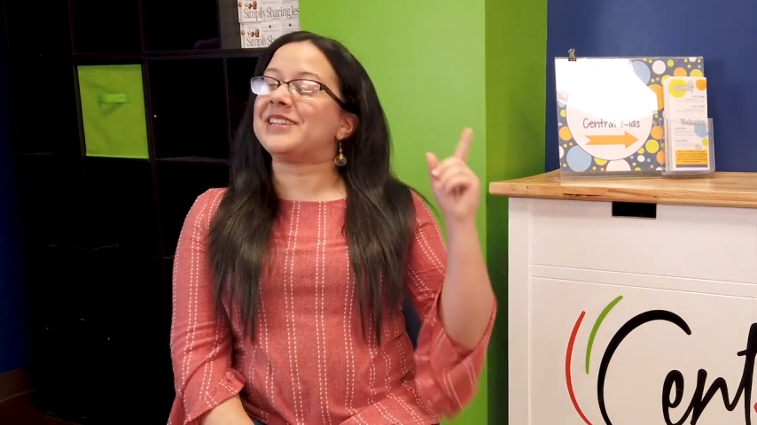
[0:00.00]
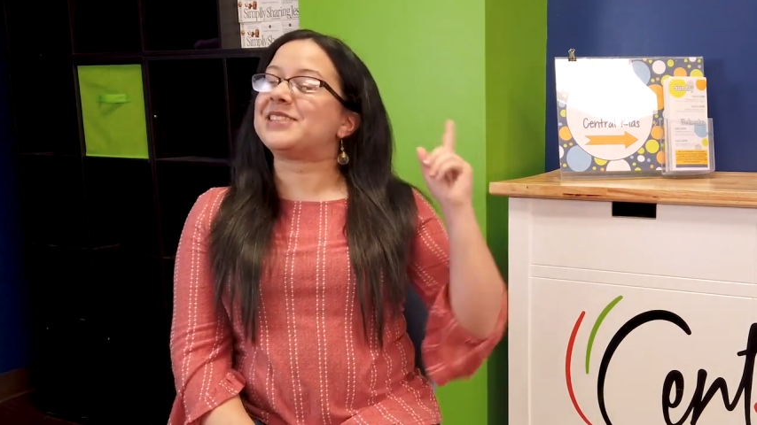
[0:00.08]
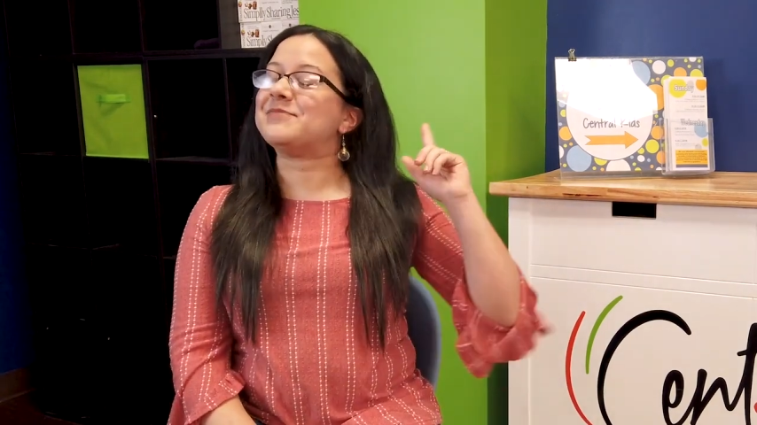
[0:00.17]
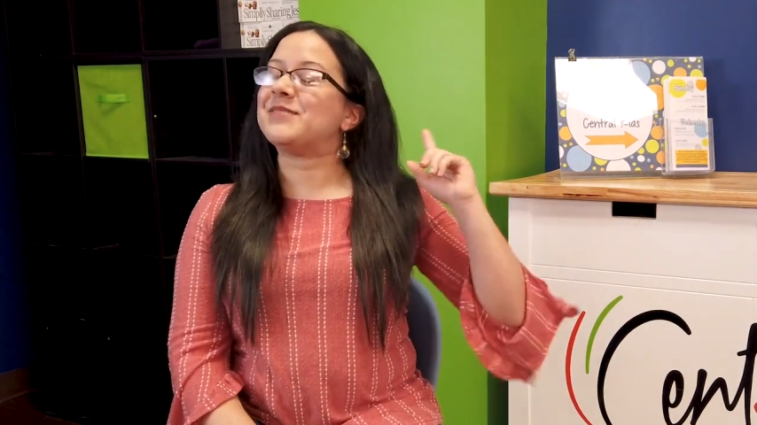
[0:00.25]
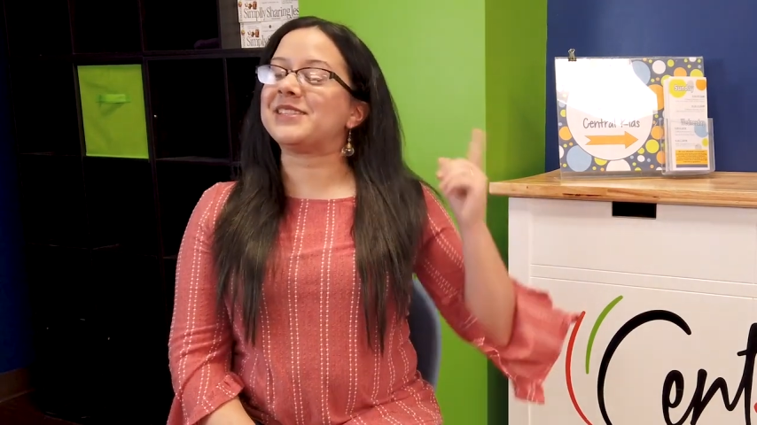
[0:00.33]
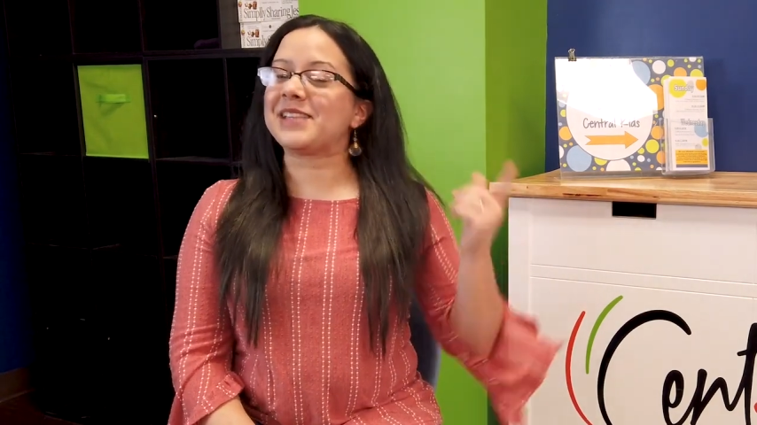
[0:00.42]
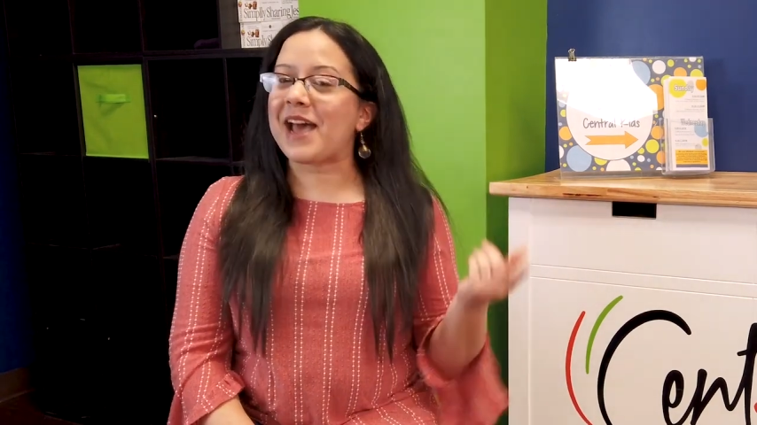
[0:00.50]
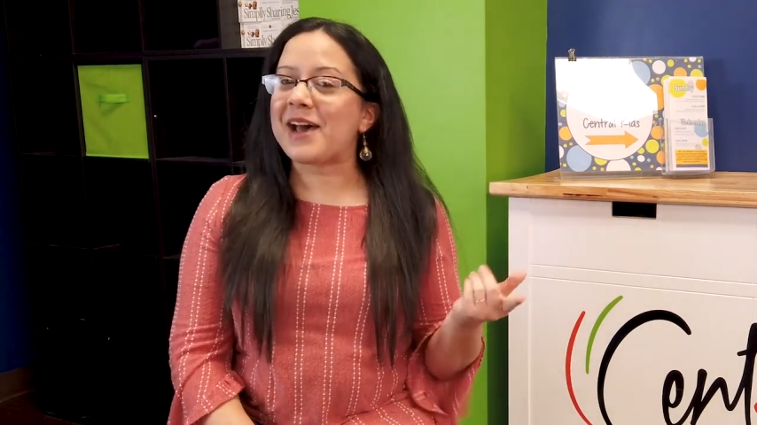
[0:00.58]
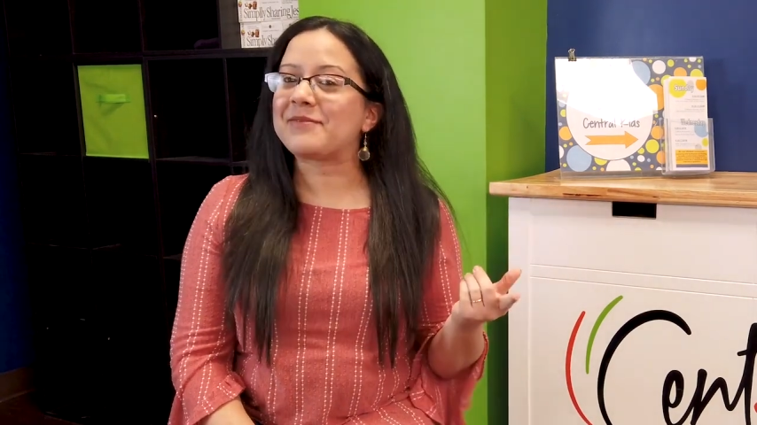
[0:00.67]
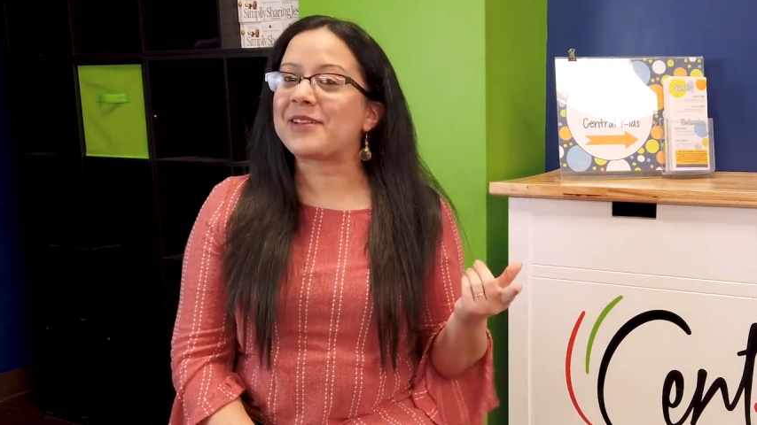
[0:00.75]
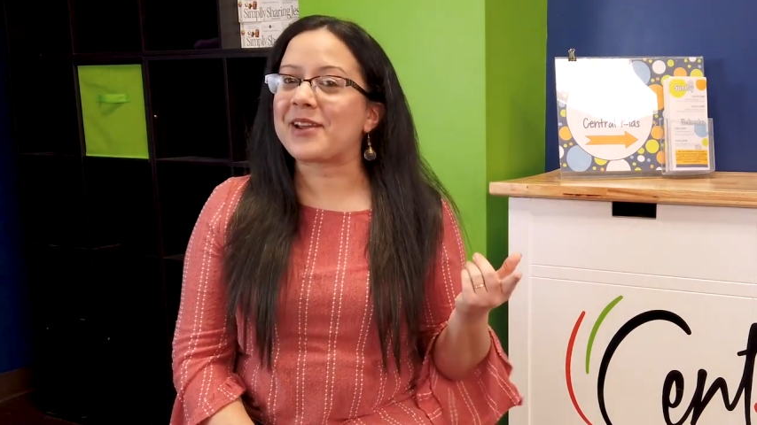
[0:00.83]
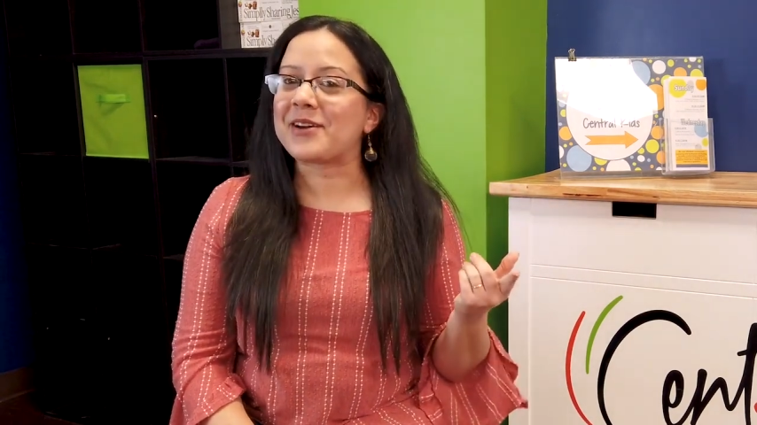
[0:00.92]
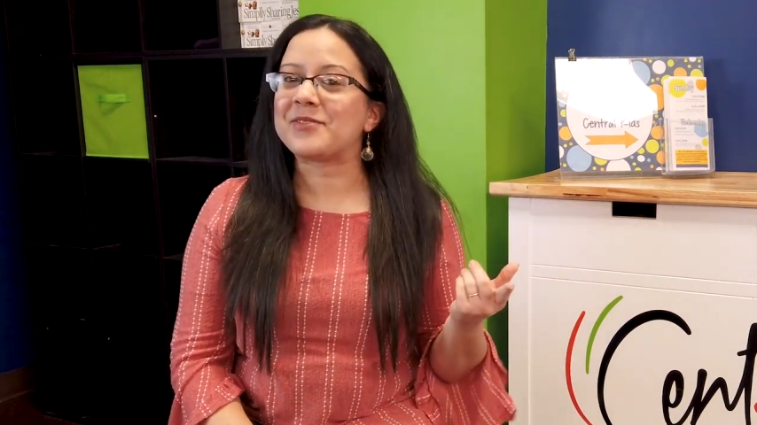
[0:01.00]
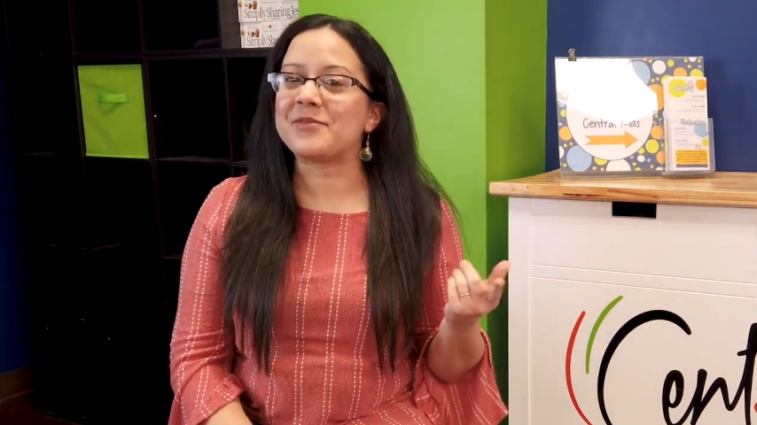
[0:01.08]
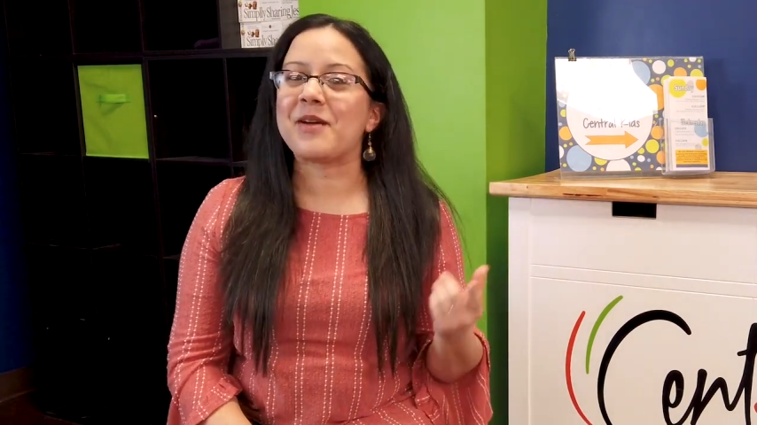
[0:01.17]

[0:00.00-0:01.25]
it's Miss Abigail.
★ ★ ★ ★
■ Task prompt ■
Would you return the material exactly, images excluded?

■ Output for this exercise ■
[0:00.00]
[0:00.08]
[0:00.17]
[0:00.25]
[0:00.33]
[0:00.42]
[0:00.50]
[0:00.58]
[0:00.67]
[0:00.75]
[0:00.83]
[0:00.92]
[0:01.00]
[0:01.08]
[0:01.17]

[0:00.00-0:01.25]
it's Miss Abigail.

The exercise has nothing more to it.